Cookie notes

From Helpful
(Redirected from Cookies)
Jump to navigation Jump to search

Related to web development, lower level hosting, and such: (See also the webdev category)

Lower levels


Server stuff:


Higher levels


This article/section is a stub — some half-sorted notes, not necessarily checked, not necessarily correct. Feel free to ignore, or tell me about it.


Magic cookies

This article/section is a stub — some half-sorted notes, not necessarily checked, not necessarily correct. Feel free to ignore, or tell me about it.

A magic cookie, often just cookie, is a value handed between two parties, to signify something.

The reason to use them is often that the basic level of interchange between the two sides has no long-lasting memory, and if you want a returning client to be recognized as such at all (beyond a direct back and forth), you need to add that somehow (more technically, to add state to a stateless connection).


The thing that gets signified in the process is

often identity,
sometimes authentication (overlaps with tokens),
sometimes other kinds of event, or context, or agreement.

Yes, that is vaguely wide, but it really can be anything that the issuing party has us to remember, and that the other side only needs to re-reference.


You might be reminded of tokens.

That makes a lot of sense - a cookie is essentially one specific type of the wider category we today refer to as tokens.

When we call it cookie, this often points to the more one-sided things we might also call client-carried memory token:

To the issuing party, that is a reference to something that same side remembers.
To the other party, it's just something they need to return verbatim - they don't need to know what it means at all, and might not be able to even if they wanted to.

More pedantically, cookie usually means an

issuer-defined,
holder-stored,
later-referenced

...piece of state, especially where the meaning exists entirely on the issuing side.


Opaque meaning

when we call a value opaque, we mean that the holder cannot guess at what this value means.

In fact it might just be a random number. If so, it has meaning only by merit of (and only as long as) the issuer keeps that number next to the state it references. (This is also how that cookie can be made entirely opaque/meaningless to the holder)


Uses

If we stick to that narrower description, then there are a lot of there are of of cases that do this re-referencing thing, from RPC mechanism, to certain kernel communication, to game servers remembering specific clients, to tickets you buy.


The thing is that in a lot of cases, this is a core implementation detail, a specific detail within a different, wider thing.
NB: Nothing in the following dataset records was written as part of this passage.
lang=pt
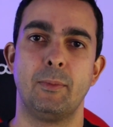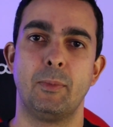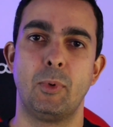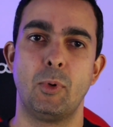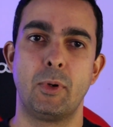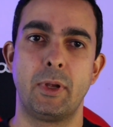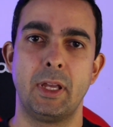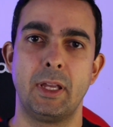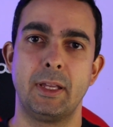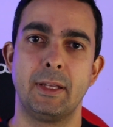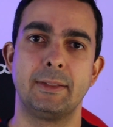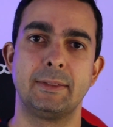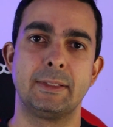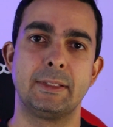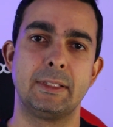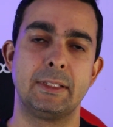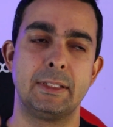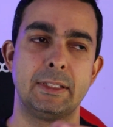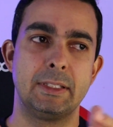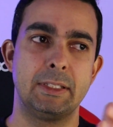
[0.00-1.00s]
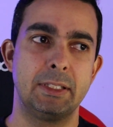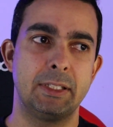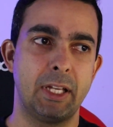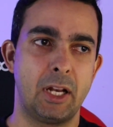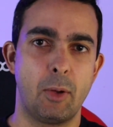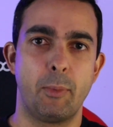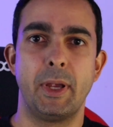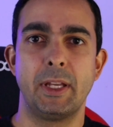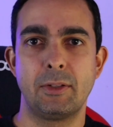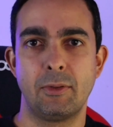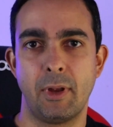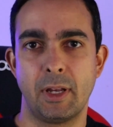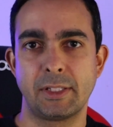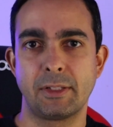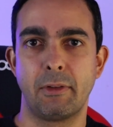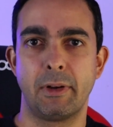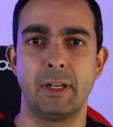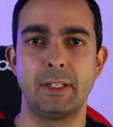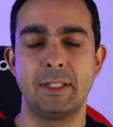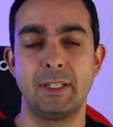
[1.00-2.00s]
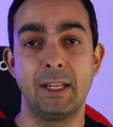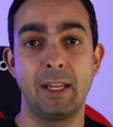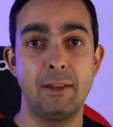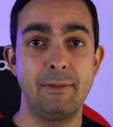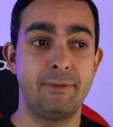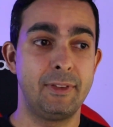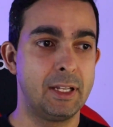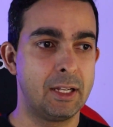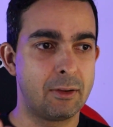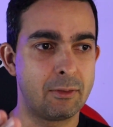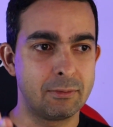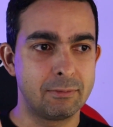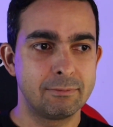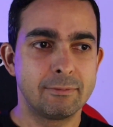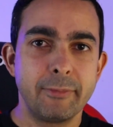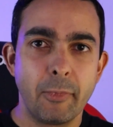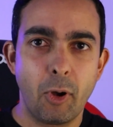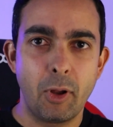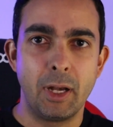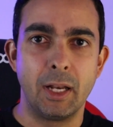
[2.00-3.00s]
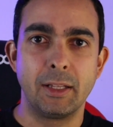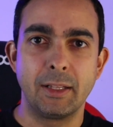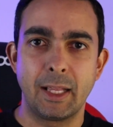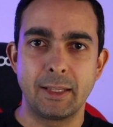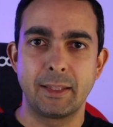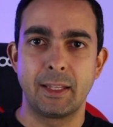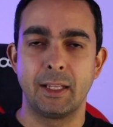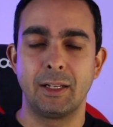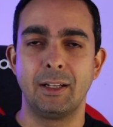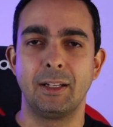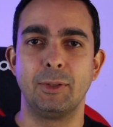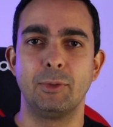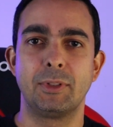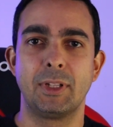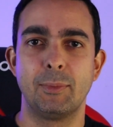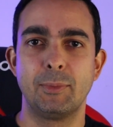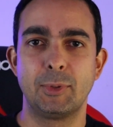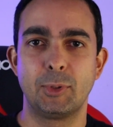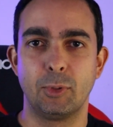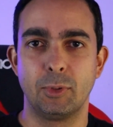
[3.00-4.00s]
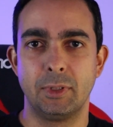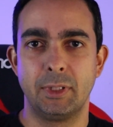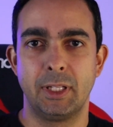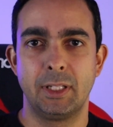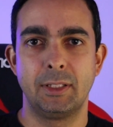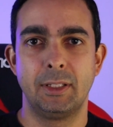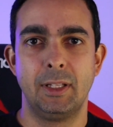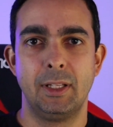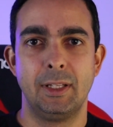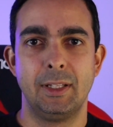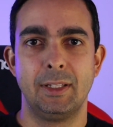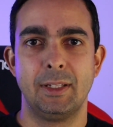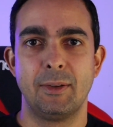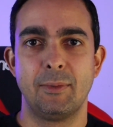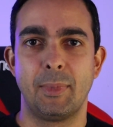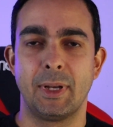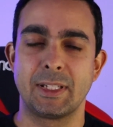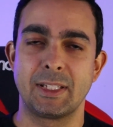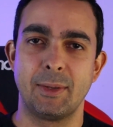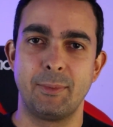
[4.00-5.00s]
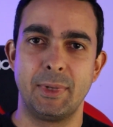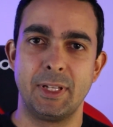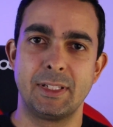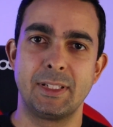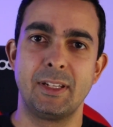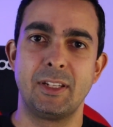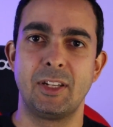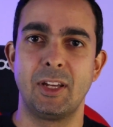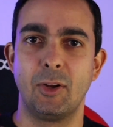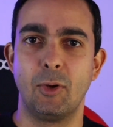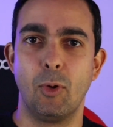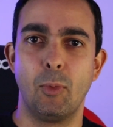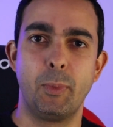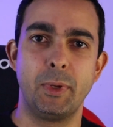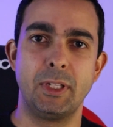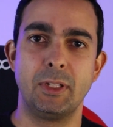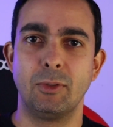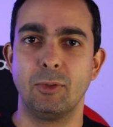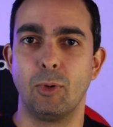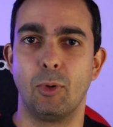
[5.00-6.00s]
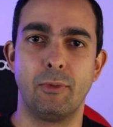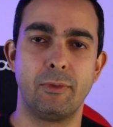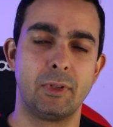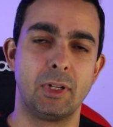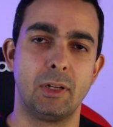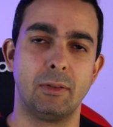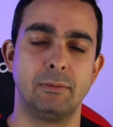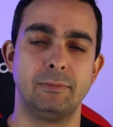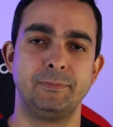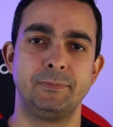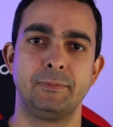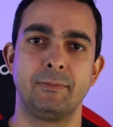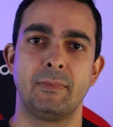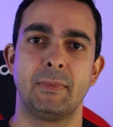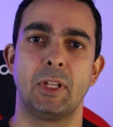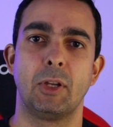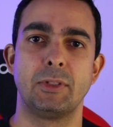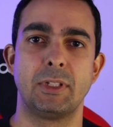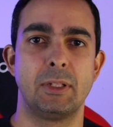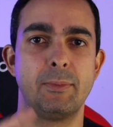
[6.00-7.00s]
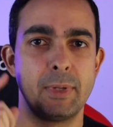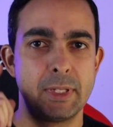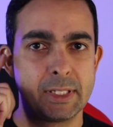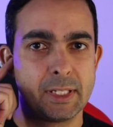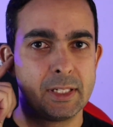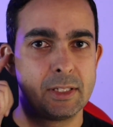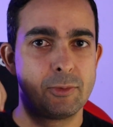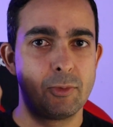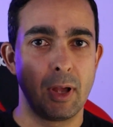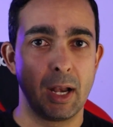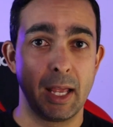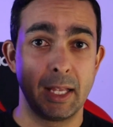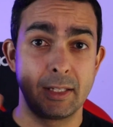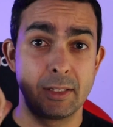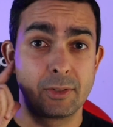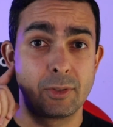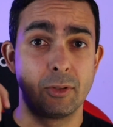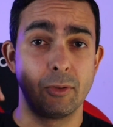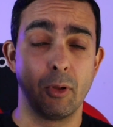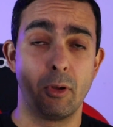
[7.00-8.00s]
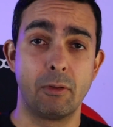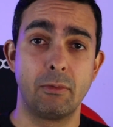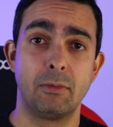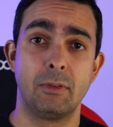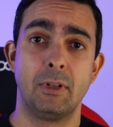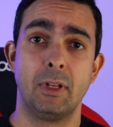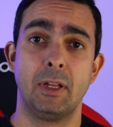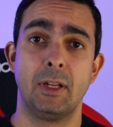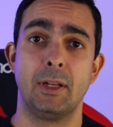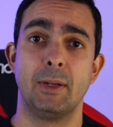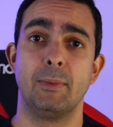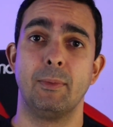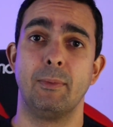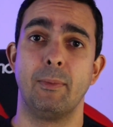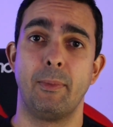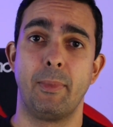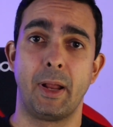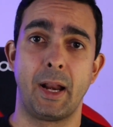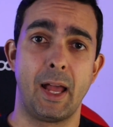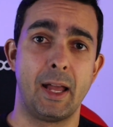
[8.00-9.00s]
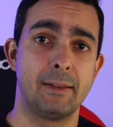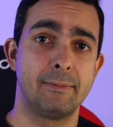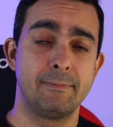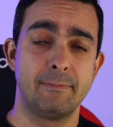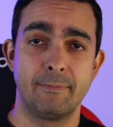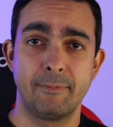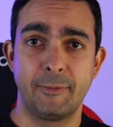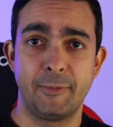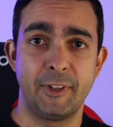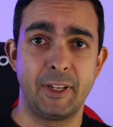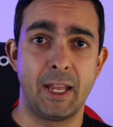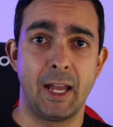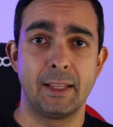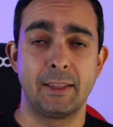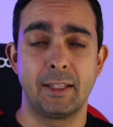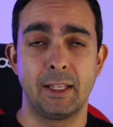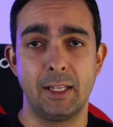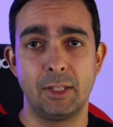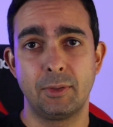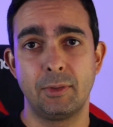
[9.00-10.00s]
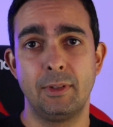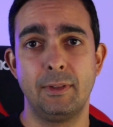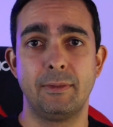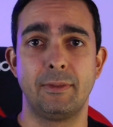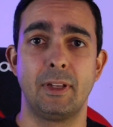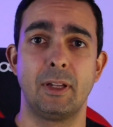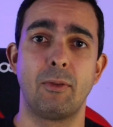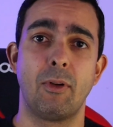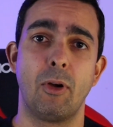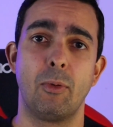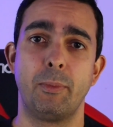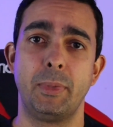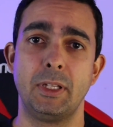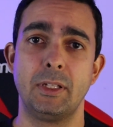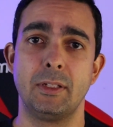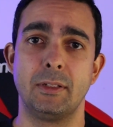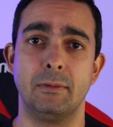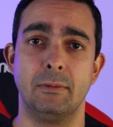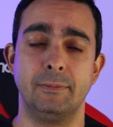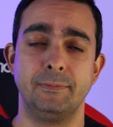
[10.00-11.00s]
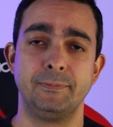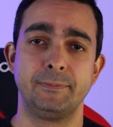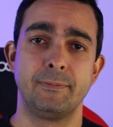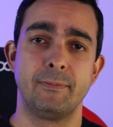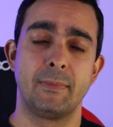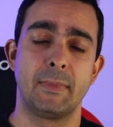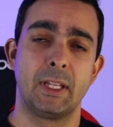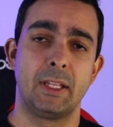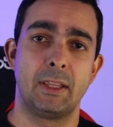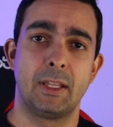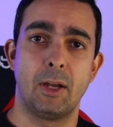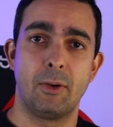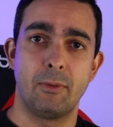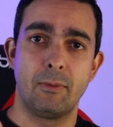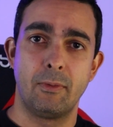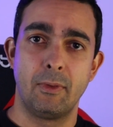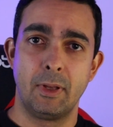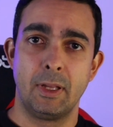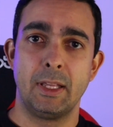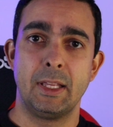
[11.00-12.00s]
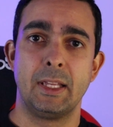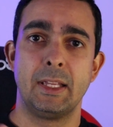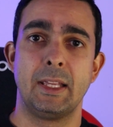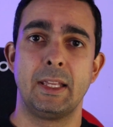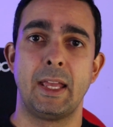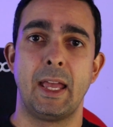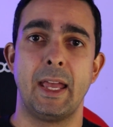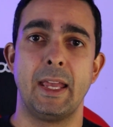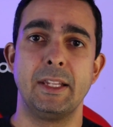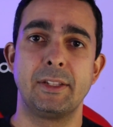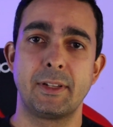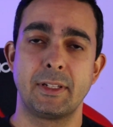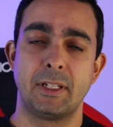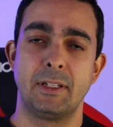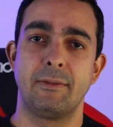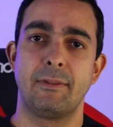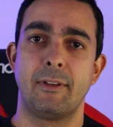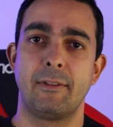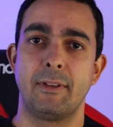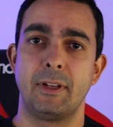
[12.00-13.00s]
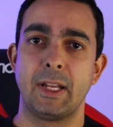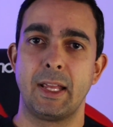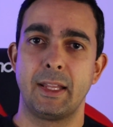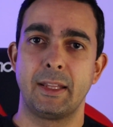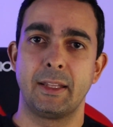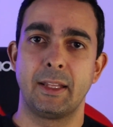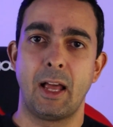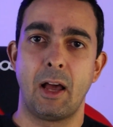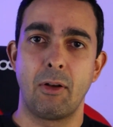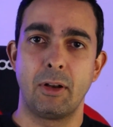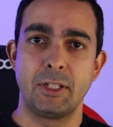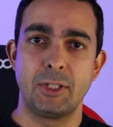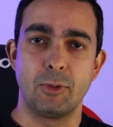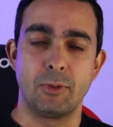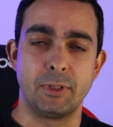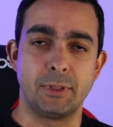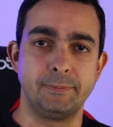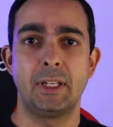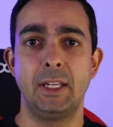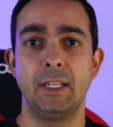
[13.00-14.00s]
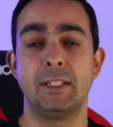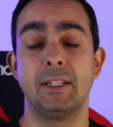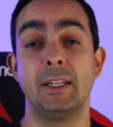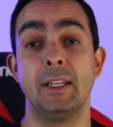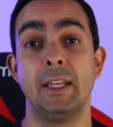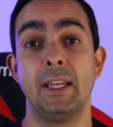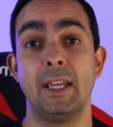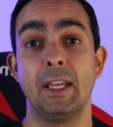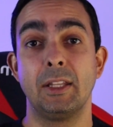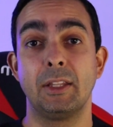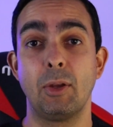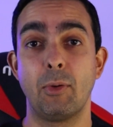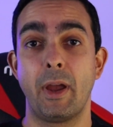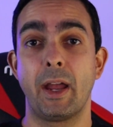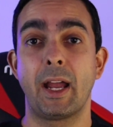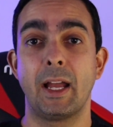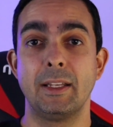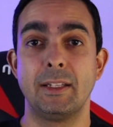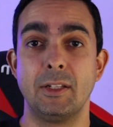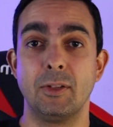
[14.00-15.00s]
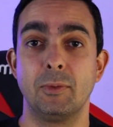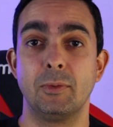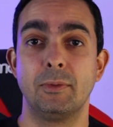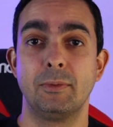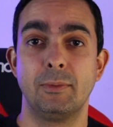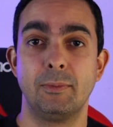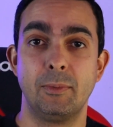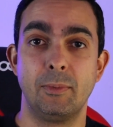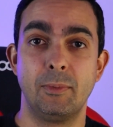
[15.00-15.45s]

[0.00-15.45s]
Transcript: porque geralmente no restaurante ninguém fica olhando na tela ali o tempo todo, né? Para saber se chegou o pedido novo ou não. Então a gente precisa de um alerta sonoro para ficar atento e ver qual é o pedido. Então é isso que a gente vai ver na, na aula de hoje. Seguinte, tem um recadinho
This is why only people diving into deeper details details might call it a cookie, and why the only thing we call cookies in an everyday sense tend to come from systems that made this concept into a

So in a sense, the only thing we frequently cookie are mechanisms that made this concept into a separate tool usable more widely.
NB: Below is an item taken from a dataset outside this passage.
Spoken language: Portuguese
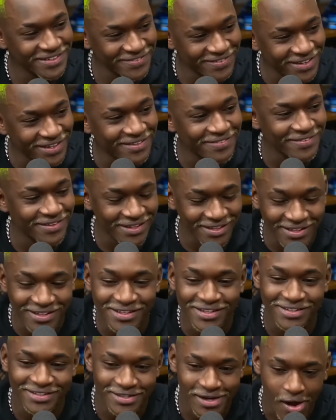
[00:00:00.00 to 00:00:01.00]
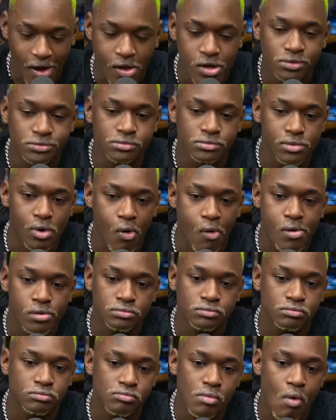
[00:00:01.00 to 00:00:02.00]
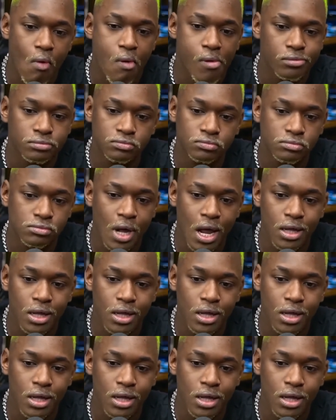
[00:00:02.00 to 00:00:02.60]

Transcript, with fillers: me mamar. Nossa, isso aí é fenômeno.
This is why the best known case is HTTP cookies (see below), but that is not their only use, and not the origin of the term.
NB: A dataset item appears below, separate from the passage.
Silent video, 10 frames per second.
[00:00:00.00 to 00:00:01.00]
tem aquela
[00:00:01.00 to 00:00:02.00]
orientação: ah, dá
There is a (flawed) real-world analogy in the ticket/token you get in a coat check: it will say something that has no value or use to you, but it does to whomever you hand it back to: it uniquely identifies which slot holds your coat.

...that is where the flaw comes in: due to the practicality of that coat room, that value will have a direct meaning, and one that you can probably guess at.


"Magic"?

'Magic' seems to refer to the sense of "it just works, you don't need to know why" - the fact that only the issuer needs to care.

And arguably that only it can care, i.e.

  • the fact that the holder cannot inspect it usefully - the opaqueness as that means you can't even guess what it means
  • the fact that the holder cannot compute these, useful in a security sense


https://en.wikipedia.org/wiki/Magic_cookie

HTTP cookies

HTTP cookies are gives a website the ability to remember something on your computer.


They build on the idea of magic cookies - issuer-defined, holder-stored. Mechanically:

A server can ask a visiting browser to remember a piece of text
Set-Cookie header
that same browser visiting that specific server some time later send back that same text.
Cookie header


Note that the server can only hear back the text that it originally set.

Verbatim. Only. It cannot ever get back anything else.

It's like giving someone a secret word to repeat back to you later. The word itself can be entirely meaningless, a random one you though up and wrote down. It is the fact they know this word that lets you know it's them.


The reason that that can be good, and the reason that that can be bad, are not even about the value stored in the the cookie itself, but the fact that it lets a server notice a returning visitor.


Why remember things?

This article/section is a stub — some half-sorted notes, not necessarily checked, not necessarily correct. Feel free to ignore, or tell me about it.




The No-cookie cookie

Perhaps a poignant example is that today's "I don't want cookies" preference is often stored in a cookie.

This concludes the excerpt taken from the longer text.